A new public service announcement for Iraqi television will seek to discourage suicide bombers. The ad avoids mentioning the obvious "consumer benefit" namely, that the would-be bomber remains alive.


Instead, the ad gets potential bombers to think about their methods from the viewpoint of the innocent victims.


The 60-second spot is a co-production of Los Angeles-based commercial house 900 Frames and EFXFilms, a Lebanese company. It features about 200 cast members and extras, pyrotechnic explosions, and special effects that include a Matrix-style moment-in-time shot. The production simulated a crowded Baghdad square by shooting on location near downtown Los Angeles last week.


"If 900 Frames can make a difference in the heart and mind of just one potential suicide bomber by accurately portraying the senseless results of an attack on civilians, then we will have achieved something that will spare countless lives," said Sam Najah, an Iranian-American and partner at 900 Frames.

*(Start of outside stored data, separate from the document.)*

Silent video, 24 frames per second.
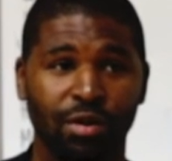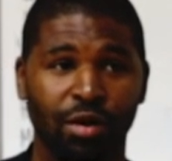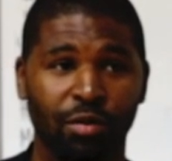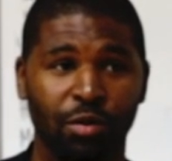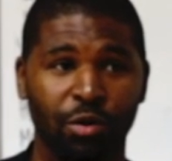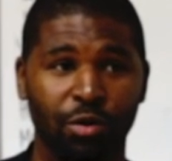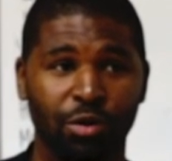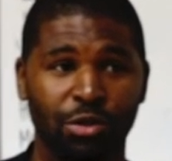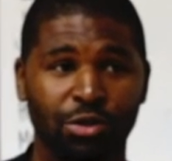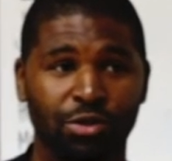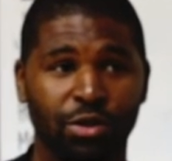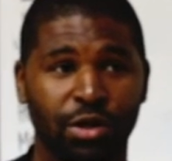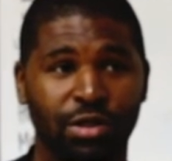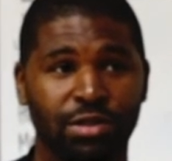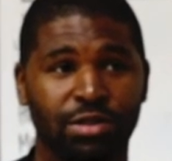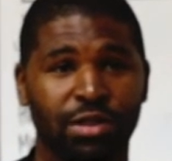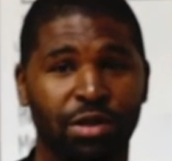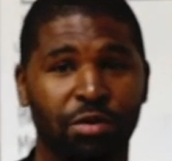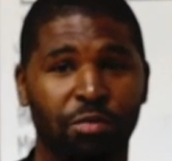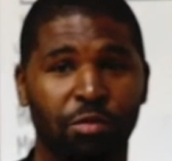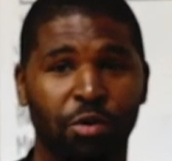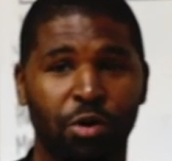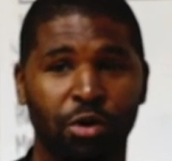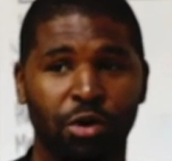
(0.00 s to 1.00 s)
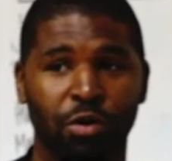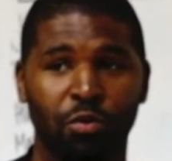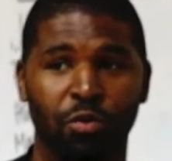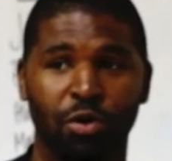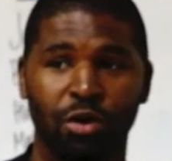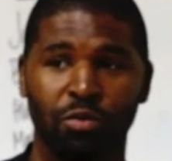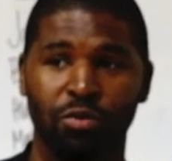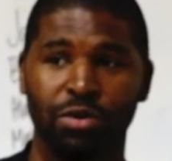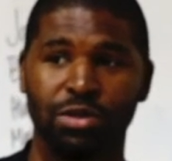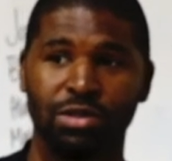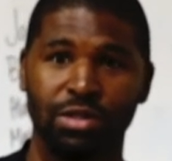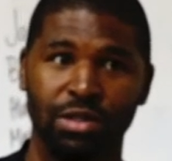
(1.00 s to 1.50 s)
Are we going to trust him more than
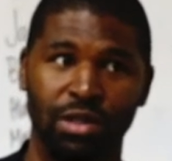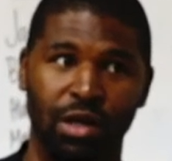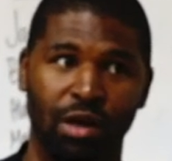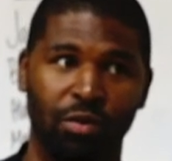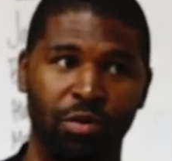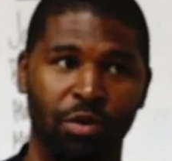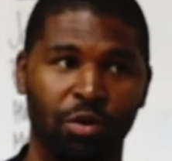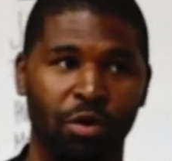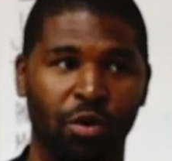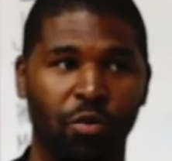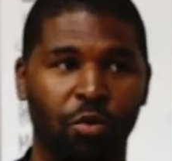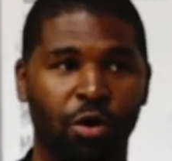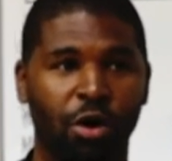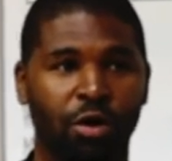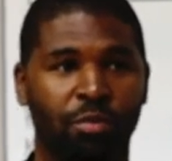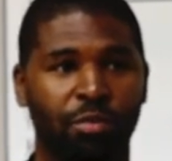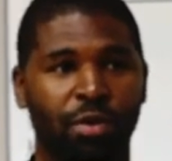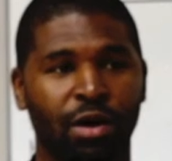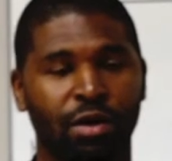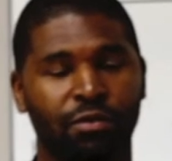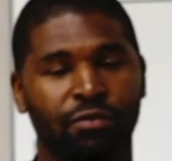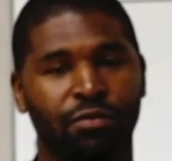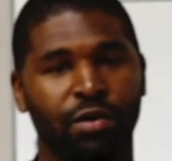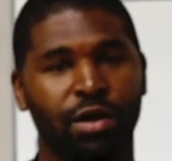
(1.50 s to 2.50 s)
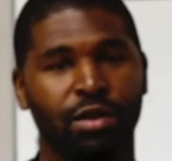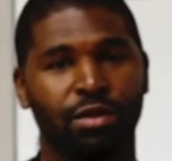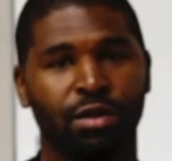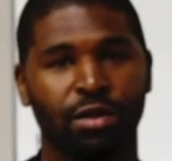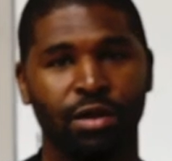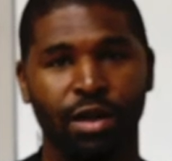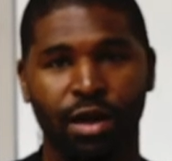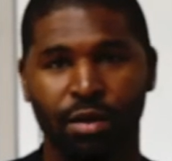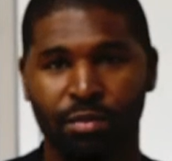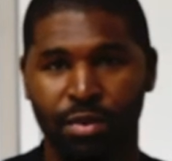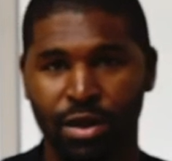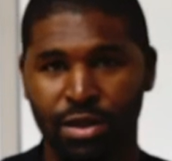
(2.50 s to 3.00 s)
what we see? Are we going to walk by faith
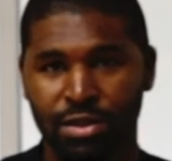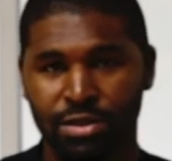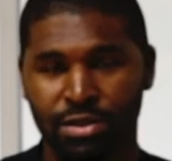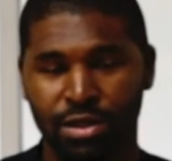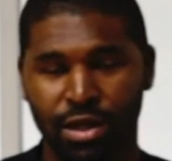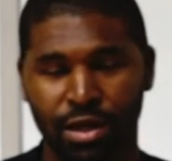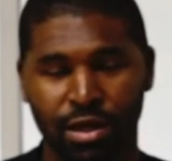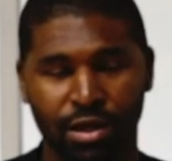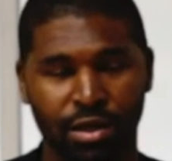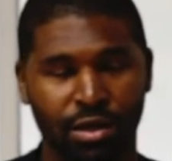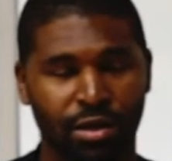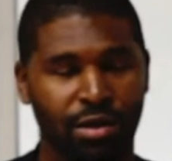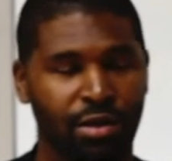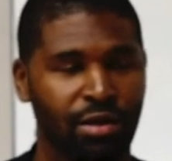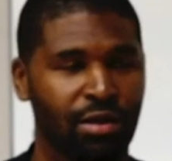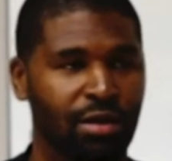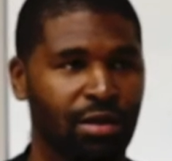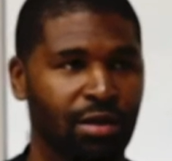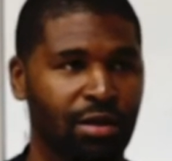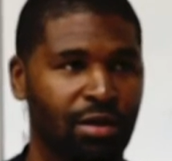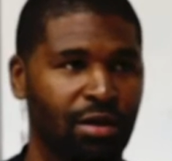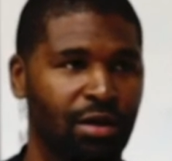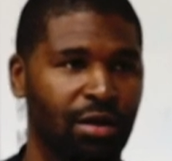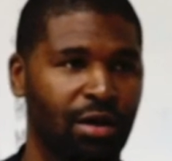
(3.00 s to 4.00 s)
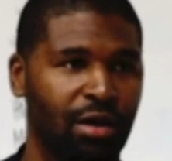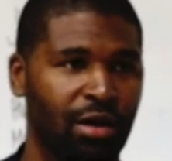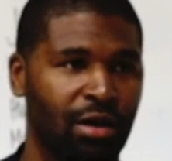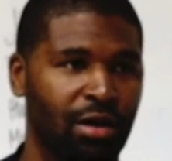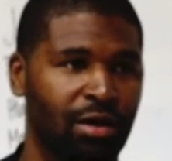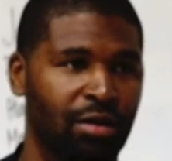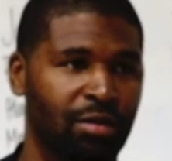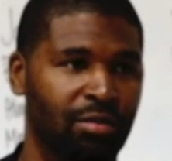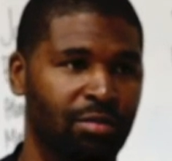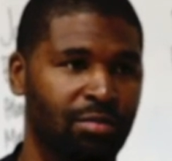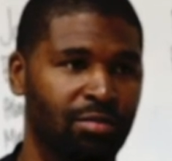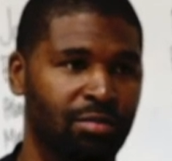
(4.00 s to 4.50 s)
and not by sight?
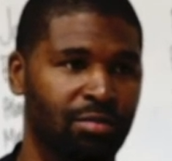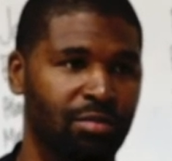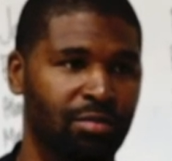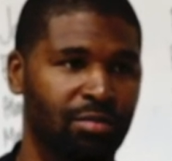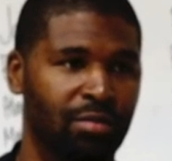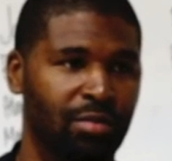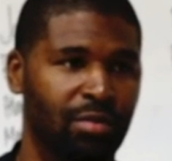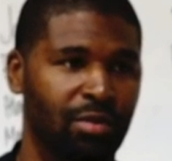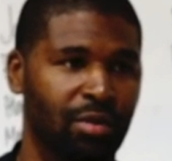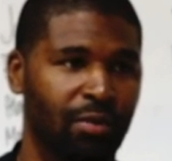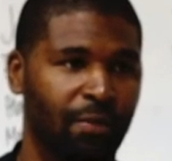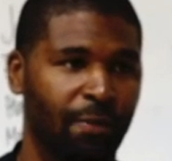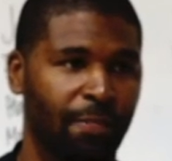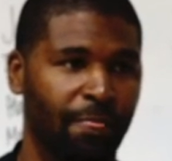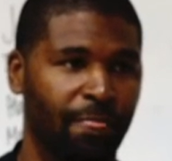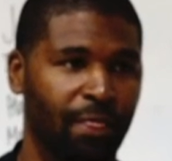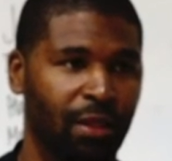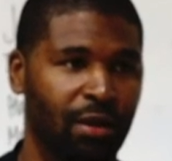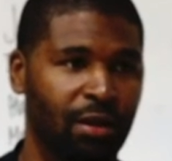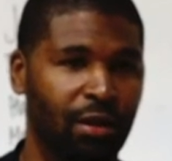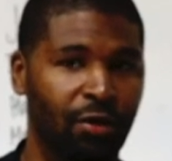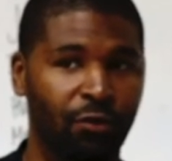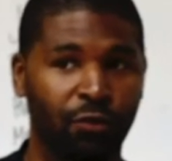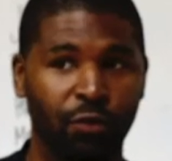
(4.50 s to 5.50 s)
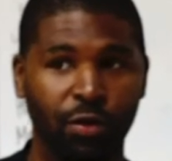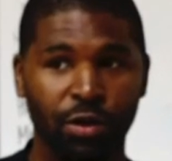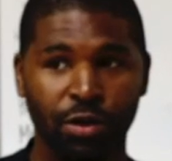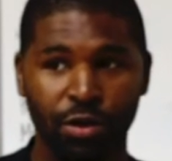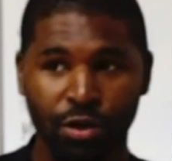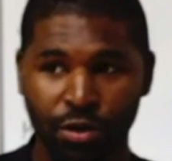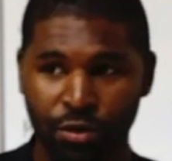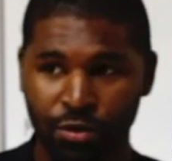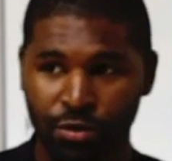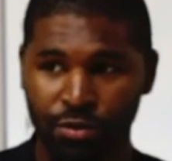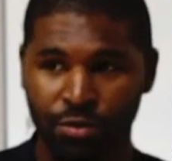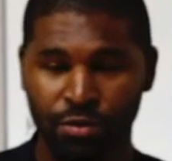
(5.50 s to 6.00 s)
And if we
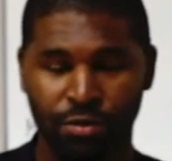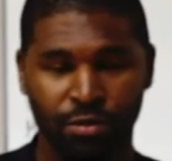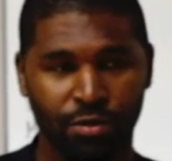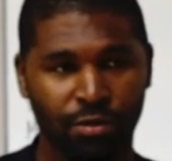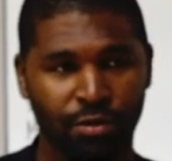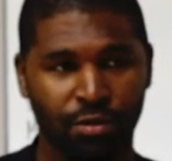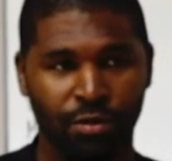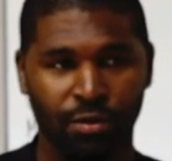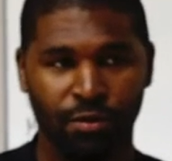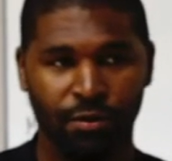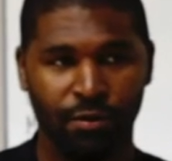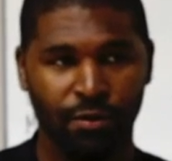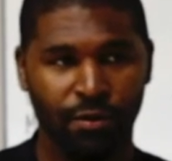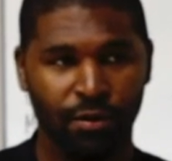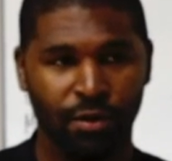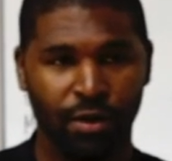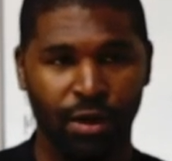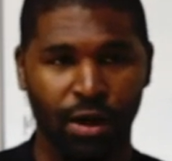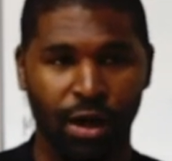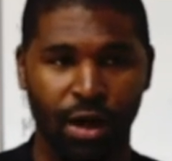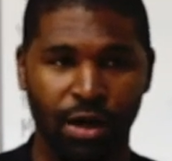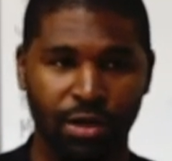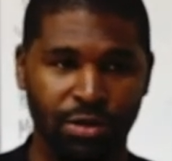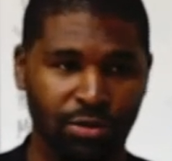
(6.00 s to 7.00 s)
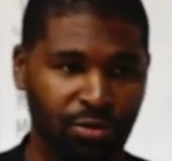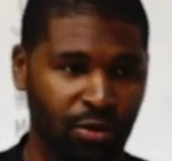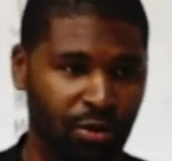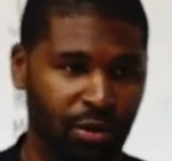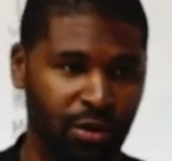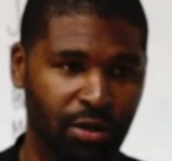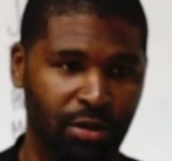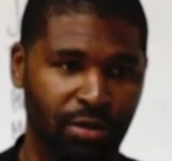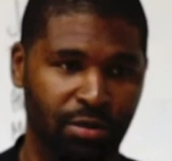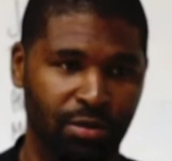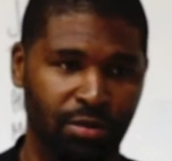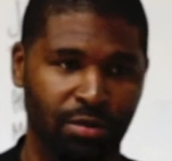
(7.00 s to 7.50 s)
do, God is
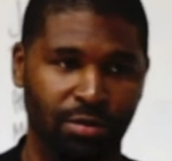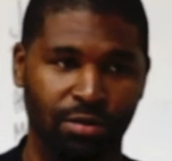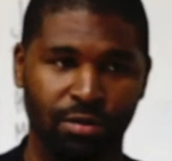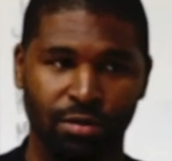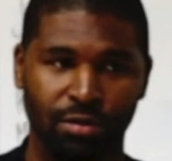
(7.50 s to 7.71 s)
going to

"We've all seen the aftermath of suicide bombs, but footage on the news doesn't capture the real human carnage," said Drew Plotkin, 900 Frames' other partner. "This paints the human picture the moments before, during, and after the explosion."


The budget of more than $1 million was raised from private sources such as "independent, non-governmental scholars, businesspersons, and activists living in Iraq and abroad," according to 900 Frames. Plotkin said that for security and other reasons, the backers wish to keep their identity secret, a common practice with PSAs, even in the United States.


"In the politically charged climate of the Middle East, it's understandable they would want the focus on the message, not themselves," said Plotkin.